I wish I could offer suggestions but I'm at loss. The only thing I can say is wait. Could there be a possibility that the waiver could be holding things up? Once the paper work for a waiver gets into the system it's out of the Recruiter's hands. It sometimes goes from one authority up the chain to a higher one. I can understand your frustration especially when the weeks between Thanksgiving & about this time in January is traditionally the slowest time for Recruiting & Recruiters can handle each person a lot easier & spend more time on the individual recruit. Waivers can be easier to be approved if the Recruiting District hasn't met their recruiting mission.

Good luck to your son.

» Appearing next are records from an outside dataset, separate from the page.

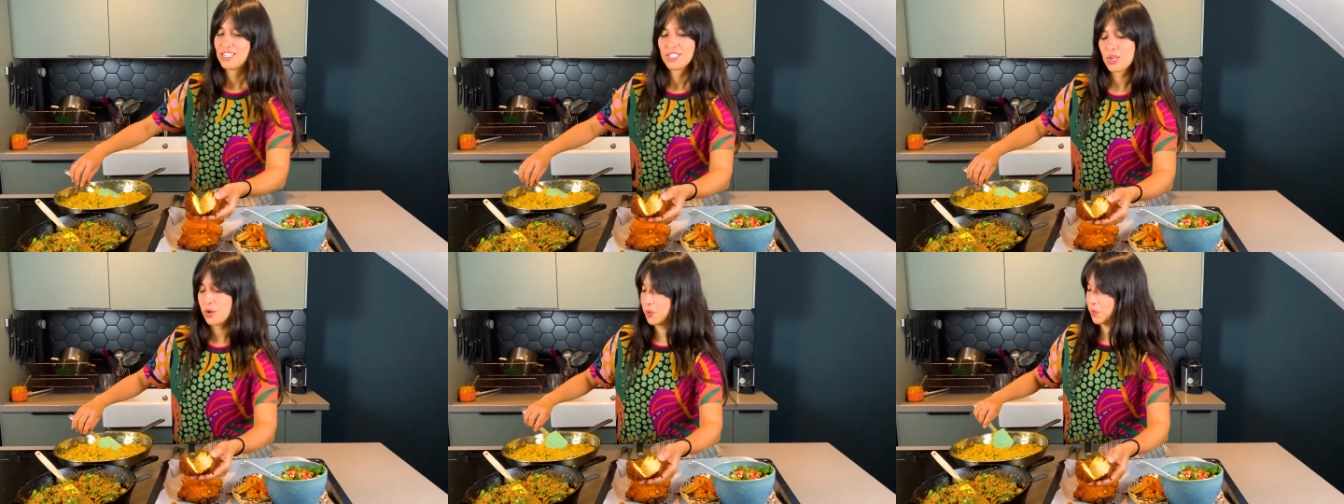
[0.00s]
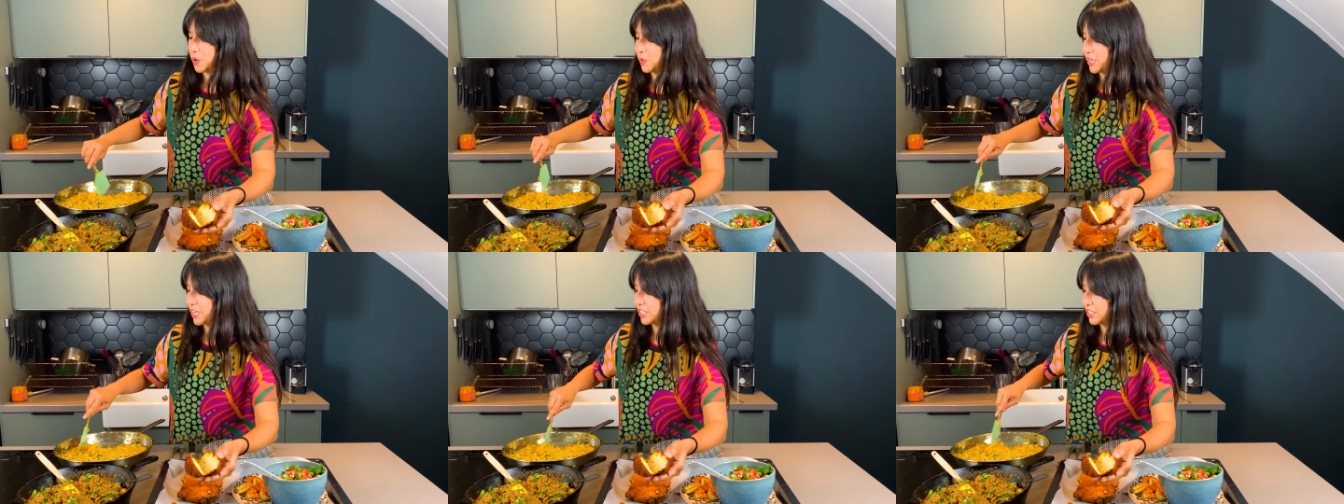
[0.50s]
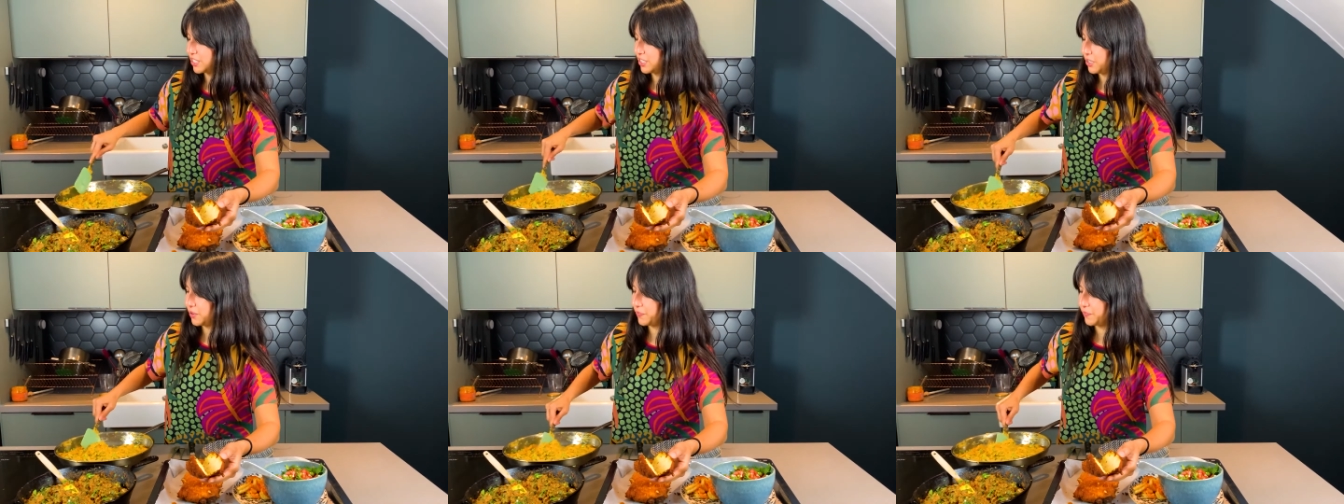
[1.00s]
So what we're going to
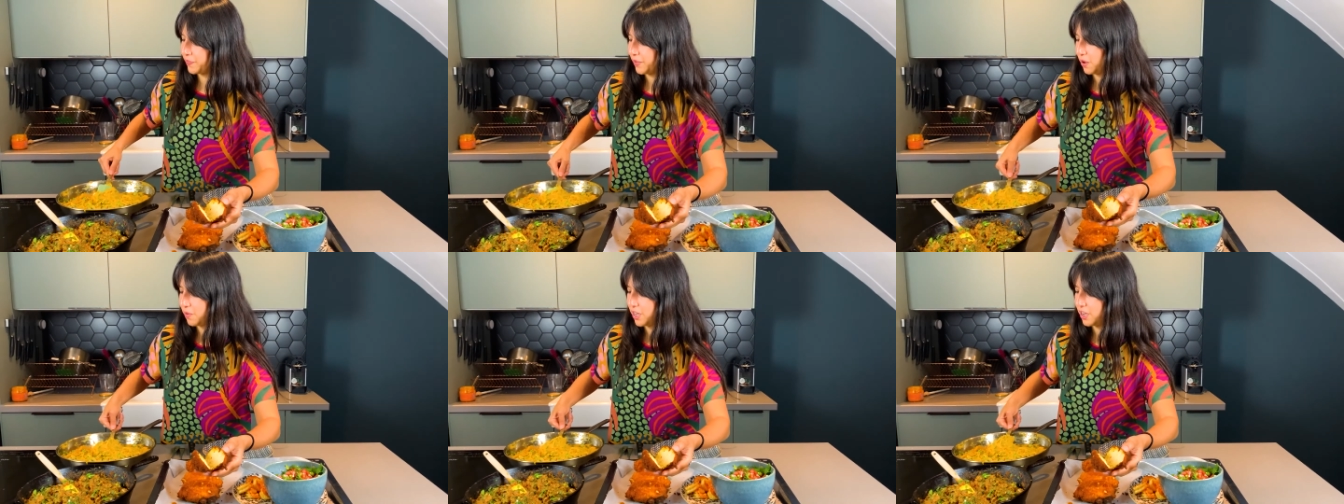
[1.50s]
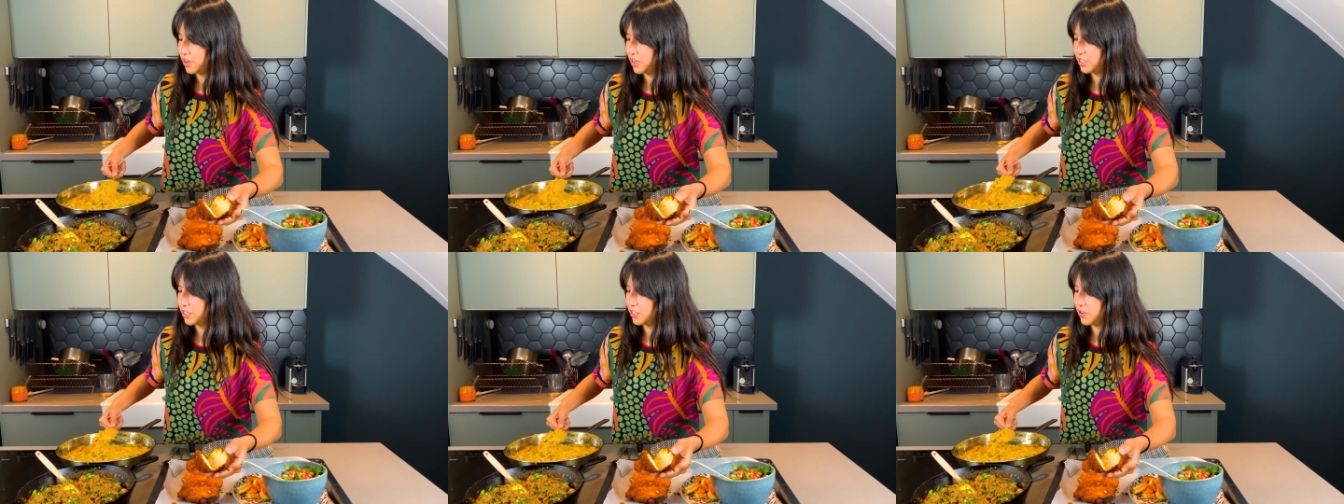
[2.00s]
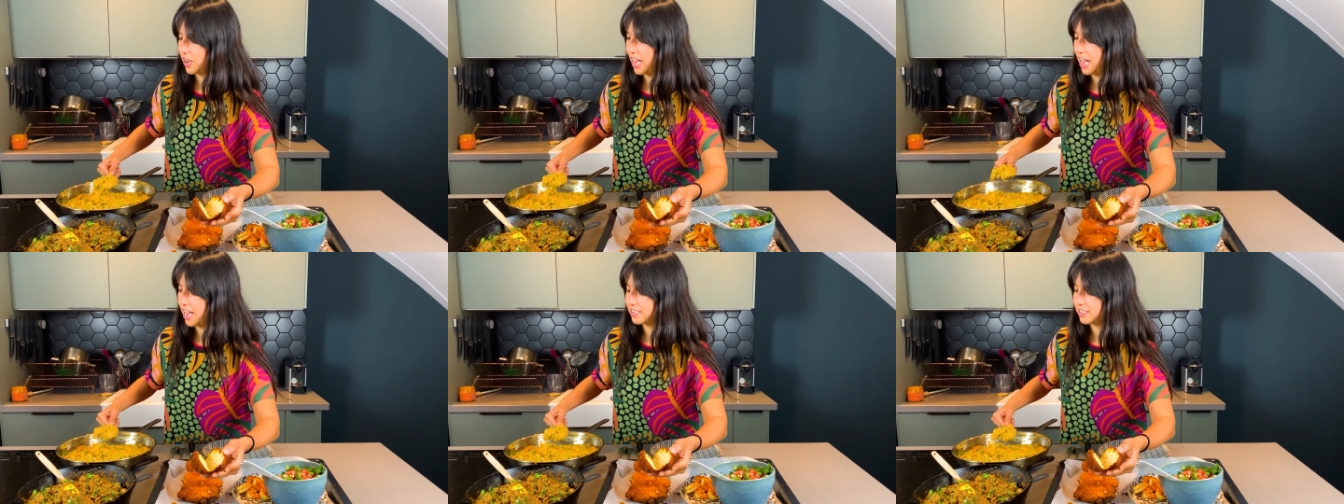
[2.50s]
do, we're going to
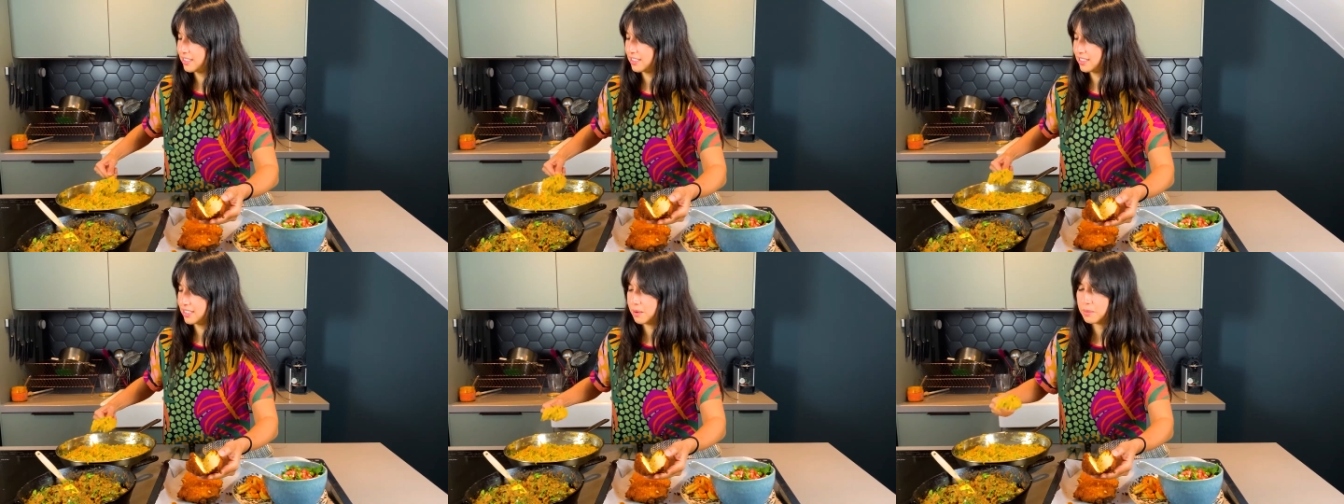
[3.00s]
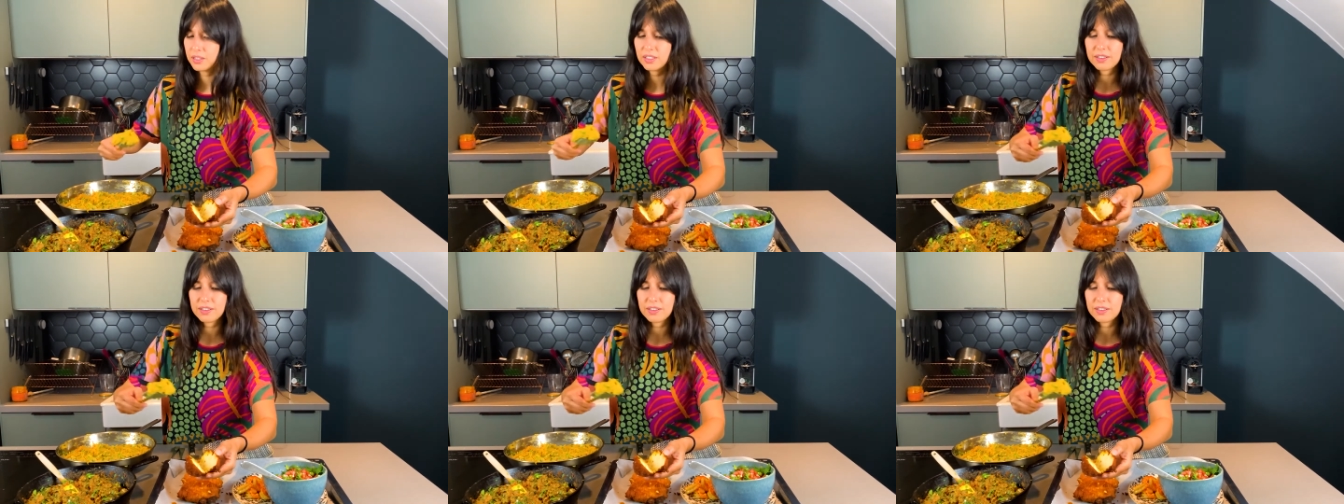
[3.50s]
add some of the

I hope he can enlist soon. By the fact that they didn't say an outright no means that there's a chance unlike the USAF & USN. Let us know what happens.

KsMom1
Offline
Joined: 01/14/2015
MSG Glenn

Thanks so much for taking the time to answer my concerns. As for ADHD, it WAS a disqualifying condition years ago, but now they base it on a case by case basis. For many, if they have been off the meds for more than 1-2 years and are functioning well off the meds, they have a good chance at getting in. The tree nut allergy was actually the biggest problem he had with the Air Force. If it was just the ADHD, he most likely would have gotten in. The Navy followed suit, which I heard was common (they usually rule in agreement with the Air Force).

Thanks also for your input on the issue of reserve vs active duty. I know sometimes they take "less desirables" in the reserve, but for my son, that is not an option. It is either active duty or he will continue working/plugging away at college and forget the military as an option. Me, I'd be just as happy (or more so) if he follows that route, but hubby wants the military for him. :) Will keep you posted. Thanks again!

MSG Glenn
Online
Joined: 08/31/2010
@ KsMom1

I really hope he can fulfill his dreams of being a Military Man. My son followed me in the Army shortly after I retired "to keep the strain going". He had a Recruiter that really wasn't working for him very hard. My son wanted an Airborne Ranger contract & he was constantly put off. He had to wait a half a year to get that contract but he got it with his insistence. I had to invoke the Old Boy's network for that to happen. I hated going over the Recruiter's head but my son was all ready to accept a Cavalry Scout contract. He went on to distinguish himself as a Ranger in the 75th Ranger regiment with 6 deployments & remains in the Army Reserve after he got off of active duty. He's now a Milwaukee Police Officer.

I never forced him to enlist & didn't care if he did or didn't. It was his own decision. I couldn't be prouder.

taeho2424
Offline
Joined: 04/27/2015
what does separation code JKA mean

I have been trying to re-enlist for the last five years, with no success. What does the separation code JKA mean? Can anyone help me please???

MSG Glenn
Online
Joined: 08/31/2010
@ taeho2424

The Army separation code JKA means "Discreditable Incidents - Civilian or Military". More importantly - what is the RE code? If it an RE 3 or 4 then I'd say it's a no-go. If it says "RE 2 JKA" I'd say you have a chance.

Always check with a Recruiter. Policy on RE codes & waivers changes often depending on the needs of the Army. Do this soon before it gets any closer to school graduations. Recruiters are very busy through the summer with them.